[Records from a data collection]
□ □ □ □ □ □ □

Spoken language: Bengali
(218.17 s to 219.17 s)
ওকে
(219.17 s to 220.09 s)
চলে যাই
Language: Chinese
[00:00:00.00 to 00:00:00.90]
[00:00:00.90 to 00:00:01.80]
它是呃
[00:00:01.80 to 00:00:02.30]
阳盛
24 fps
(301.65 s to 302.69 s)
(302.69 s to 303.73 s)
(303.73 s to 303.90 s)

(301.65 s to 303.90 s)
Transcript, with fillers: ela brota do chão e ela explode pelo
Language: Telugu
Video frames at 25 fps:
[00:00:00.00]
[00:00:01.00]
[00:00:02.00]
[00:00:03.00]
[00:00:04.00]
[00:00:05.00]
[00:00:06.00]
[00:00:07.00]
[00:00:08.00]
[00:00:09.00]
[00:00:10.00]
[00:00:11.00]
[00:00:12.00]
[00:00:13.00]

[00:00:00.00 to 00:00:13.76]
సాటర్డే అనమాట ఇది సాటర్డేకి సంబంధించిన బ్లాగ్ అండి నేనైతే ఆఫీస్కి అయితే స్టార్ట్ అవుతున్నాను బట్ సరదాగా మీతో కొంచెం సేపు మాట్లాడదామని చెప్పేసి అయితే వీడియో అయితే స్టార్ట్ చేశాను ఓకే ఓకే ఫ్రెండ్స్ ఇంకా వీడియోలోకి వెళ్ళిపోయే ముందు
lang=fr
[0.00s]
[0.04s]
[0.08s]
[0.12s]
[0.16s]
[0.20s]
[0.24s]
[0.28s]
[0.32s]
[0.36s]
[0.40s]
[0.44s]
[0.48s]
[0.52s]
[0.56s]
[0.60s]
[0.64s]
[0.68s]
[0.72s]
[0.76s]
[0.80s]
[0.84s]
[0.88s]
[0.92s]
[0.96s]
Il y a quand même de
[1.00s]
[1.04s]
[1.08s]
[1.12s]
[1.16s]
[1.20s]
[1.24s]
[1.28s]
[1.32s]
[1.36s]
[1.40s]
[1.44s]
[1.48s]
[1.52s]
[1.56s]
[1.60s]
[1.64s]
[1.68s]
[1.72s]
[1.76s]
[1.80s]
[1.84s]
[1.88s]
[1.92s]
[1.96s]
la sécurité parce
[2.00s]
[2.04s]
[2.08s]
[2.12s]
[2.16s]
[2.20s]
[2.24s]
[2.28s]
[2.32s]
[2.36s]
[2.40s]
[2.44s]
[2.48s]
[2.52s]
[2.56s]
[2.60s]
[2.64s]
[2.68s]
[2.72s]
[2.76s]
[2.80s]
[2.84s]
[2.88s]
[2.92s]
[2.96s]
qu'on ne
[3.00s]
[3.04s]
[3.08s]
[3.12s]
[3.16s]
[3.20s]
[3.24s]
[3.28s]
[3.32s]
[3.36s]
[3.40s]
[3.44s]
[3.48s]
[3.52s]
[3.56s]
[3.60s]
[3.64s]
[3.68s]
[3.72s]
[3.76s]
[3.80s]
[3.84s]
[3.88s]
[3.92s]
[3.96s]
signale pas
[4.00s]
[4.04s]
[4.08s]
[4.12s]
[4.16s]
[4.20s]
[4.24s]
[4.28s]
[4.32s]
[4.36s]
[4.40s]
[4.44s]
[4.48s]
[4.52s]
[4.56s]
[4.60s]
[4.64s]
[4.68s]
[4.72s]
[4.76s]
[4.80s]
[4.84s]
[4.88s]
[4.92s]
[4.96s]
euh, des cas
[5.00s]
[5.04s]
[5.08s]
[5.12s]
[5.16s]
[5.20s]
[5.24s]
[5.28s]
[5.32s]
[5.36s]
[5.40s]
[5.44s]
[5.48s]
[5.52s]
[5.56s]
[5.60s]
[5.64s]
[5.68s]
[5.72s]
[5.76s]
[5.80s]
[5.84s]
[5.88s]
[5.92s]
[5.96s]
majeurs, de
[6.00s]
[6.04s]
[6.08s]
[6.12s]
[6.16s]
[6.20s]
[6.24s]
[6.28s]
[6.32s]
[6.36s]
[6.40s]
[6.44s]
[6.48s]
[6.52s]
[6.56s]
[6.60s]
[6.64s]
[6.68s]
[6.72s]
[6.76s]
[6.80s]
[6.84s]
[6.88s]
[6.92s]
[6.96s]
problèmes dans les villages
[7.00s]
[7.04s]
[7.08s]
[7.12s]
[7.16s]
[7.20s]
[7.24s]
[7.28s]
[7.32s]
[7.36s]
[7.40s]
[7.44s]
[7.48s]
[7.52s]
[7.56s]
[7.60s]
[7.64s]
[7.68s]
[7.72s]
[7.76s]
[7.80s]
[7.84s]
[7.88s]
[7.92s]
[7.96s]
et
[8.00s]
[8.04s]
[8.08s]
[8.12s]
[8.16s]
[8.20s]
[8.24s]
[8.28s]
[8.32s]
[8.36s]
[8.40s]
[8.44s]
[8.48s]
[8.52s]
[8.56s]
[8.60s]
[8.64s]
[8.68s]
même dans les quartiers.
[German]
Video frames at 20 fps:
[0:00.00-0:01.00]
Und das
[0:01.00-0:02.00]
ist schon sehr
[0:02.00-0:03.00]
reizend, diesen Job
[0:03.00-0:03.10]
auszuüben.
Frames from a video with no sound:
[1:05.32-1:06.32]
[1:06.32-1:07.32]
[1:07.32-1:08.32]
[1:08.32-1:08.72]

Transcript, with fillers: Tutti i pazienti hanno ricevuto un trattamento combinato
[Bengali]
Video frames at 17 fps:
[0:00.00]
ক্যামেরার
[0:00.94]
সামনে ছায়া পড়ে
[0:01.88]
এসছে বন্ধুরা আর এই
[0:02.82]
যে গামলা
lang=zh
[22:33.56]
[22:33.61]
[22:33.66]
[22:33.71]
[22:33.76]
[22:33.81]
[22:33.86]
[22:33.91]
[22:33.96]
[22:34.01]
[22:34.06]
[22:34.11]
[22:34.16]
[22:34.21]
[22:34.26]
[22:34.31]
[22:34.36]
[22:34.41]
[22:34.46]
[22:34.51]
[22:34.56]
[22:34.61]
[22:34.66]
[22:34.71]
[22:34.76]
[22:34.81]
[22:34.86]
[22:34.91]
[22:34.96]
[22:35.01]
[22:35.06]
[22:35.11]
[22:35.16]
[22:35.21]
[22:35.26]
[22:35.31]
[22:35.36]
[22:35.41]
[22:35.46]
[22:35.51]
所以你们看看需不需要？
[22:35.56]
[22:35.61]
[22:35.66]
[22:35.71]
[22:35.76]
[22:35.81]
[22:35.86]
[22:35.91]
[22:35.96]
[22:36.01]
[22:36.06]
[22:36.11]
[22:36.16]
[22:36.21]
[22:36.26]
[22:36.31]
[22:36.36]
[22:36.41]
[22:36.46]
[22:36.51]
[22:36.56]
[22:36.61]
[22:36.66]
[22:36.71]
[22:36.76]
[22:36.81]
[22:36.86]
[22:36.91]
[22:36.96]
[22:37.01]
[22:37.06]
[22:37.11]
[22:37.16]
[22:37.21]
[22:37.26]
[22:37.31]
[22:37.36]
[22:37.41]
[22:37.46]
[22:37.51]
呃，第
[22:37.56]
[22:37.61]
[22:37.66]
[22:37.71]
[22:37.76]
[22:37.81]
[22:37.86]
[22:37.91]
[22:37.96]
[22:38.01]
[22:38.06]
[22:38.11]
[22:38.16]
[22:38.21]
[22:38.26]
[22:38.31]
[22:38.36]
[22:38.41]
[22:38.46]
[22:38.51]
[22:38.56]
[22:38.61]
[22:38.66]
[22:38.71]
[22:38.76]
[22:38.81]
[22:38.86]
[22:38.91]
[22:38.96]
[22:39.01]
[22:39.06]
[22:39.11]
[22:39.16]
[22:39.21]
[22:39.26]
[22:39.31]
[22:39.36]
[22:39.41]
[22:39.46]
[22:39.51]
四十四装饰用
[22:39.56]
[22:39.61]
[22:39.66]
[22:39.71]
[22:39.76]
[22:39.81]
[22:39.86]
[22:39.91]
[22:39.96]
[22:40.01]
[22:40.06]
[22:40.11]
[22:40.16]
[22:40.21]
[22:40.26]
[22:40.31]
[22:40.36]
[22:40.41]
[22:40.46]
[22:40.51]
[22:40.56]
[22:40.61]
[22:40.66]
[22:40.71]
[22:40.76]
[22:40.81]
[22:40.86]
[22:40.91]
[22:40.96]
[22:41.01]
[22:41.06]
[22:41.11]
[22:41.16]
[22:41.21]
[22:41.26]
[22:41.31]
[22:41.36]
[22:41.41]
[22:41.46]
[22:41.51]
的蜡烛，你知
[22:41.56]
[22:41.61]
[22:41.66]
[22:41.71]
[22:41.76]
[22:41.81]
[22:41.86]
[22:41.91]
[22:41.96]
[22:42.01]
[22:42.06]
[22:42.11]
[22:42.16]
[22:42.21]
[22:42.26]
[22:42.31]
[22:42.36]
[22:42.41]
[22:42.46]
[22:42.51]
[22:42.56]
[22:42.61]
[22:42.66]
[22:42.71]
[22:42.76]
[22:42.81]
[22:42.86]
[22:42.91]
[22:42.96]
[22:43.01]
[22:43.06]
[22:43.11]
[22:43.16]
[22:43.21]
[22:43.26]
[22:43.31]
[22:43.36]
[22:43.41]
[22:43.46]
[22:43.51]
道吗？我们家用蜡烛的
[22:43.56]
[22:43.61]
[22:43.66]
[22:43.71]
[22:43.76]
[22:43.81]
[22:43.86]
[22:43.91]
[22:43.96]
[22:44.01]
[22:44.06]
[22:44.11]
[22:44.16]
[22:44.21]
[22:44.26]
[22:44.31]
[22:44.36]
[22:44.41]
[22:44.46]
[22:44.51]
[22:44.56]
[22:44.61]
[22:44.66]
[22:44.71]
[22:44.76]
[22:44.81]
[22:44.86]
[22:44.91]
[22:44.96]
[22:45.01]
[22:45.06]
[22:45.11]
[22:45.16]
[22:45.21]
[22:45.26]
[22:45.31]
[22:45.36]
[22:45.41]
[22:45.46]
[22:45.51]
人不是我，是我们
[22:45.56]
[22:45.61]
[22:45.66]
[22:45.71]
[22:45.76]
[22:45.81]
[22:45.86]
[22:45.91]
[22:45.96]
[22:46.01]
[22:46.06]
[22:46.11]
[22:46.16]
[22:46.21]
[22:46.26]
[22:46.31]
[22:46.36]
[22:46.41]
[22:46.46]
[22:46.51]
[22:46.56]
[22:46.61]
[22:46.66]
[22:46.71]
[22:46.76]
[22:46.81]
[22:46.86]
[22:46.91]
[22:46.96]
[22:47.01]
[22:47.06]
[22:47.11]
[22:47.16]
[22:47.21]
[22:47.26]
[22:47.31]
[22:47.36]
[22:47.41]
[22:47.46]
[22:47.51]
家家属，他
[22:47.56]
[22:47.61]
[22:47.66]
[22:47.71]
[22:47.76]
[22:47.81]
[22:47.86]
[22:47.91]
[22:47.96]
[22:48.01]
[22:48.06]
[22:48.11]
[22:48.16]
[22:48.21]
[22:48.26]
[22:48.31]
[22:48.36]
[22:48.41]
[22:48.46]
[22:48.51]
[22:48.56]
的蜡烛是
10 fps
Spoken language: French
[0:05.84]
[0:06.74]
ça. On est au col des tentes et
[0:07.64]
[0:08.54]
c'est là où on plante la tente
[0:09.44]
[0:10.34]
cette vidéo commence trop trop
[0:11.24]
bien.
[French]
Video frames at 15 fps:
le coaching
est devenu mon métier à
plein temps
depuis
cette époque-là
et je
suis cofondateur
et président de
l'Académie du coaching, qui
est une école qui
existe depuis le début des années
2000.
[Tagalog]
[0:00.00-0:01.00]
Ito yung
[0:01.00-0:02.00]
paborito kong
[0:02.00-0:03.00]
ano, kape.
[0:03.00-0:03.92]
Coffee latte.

□ □ □ □ □ □ □

● **Your assignment**: Go line by line through the data, copying each one that contains the word "Transcript".

● **Your response**:
Transcript, with fillers: ela brota do chão e ela explode pelo
Transcript, with fillers: Tutti i pazienti hanno ricevuto un trattamento combinato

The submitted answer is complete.